| Instructions for the task |
Make an exact transcript of the lines in the data below, starting with the one containing "[0:21.49-0:22.39]" and going on through the one containing "Lip reading: I", with both included and the pictures left out.

| Entries shown |
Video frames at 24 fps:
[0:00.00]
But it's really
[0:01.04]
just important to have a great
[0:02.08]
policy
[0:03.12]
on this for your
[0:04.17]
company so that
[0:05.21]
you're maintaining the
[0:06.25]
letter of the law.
--
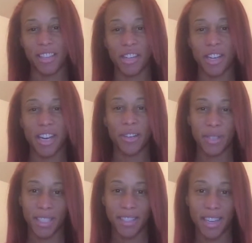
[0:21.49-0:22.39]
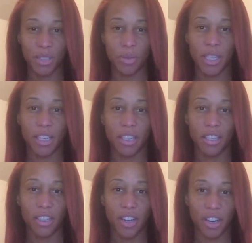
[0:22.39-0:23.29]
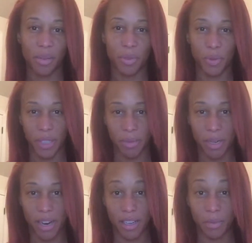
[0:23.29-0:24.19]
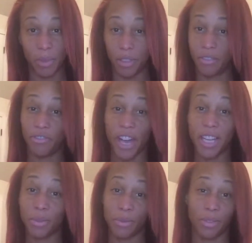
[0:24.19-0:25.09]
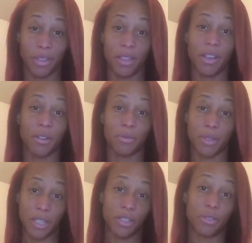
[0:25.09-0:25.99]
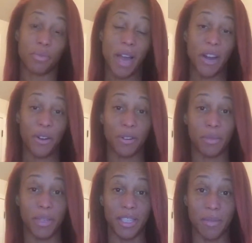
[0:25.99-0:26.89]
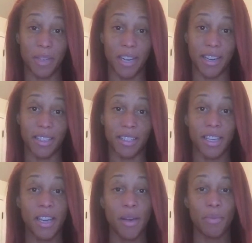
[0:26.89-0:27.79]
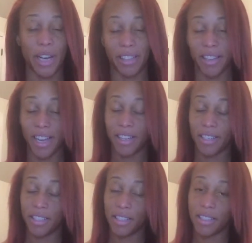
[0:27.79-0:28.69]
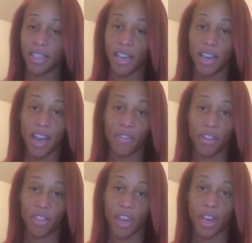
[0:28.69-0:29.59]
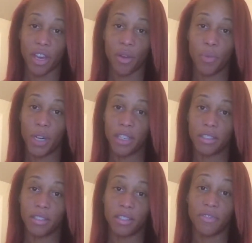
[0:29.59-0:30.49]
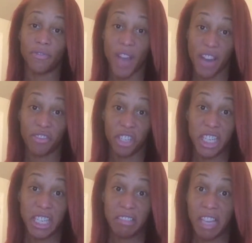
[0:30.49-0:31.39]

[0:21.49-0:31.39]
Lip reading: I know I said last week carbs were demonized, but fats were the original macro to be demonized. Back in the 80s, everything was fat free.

| Result of the exercise |
[0:21.49-0:22.39]
[0:22.39-0:23.29]
[0:23.29-0:24.19]
[0:24.19-0:25.09]
[0:25.09-0:25.99]
[0:25.99-0:26.89]
[0:26.89-0:27.79]
[0:27.79-0:28.69]
[0:28.69-0:29.59]
[0:29.59-0:30.49]
[0:30.49-0:31.39]

[0:21.49-0:31.39]
Lip reading: I know I said last week carbs were demonized, but fats were the original macro to be demonized. Back in the 80s, everything was fat free.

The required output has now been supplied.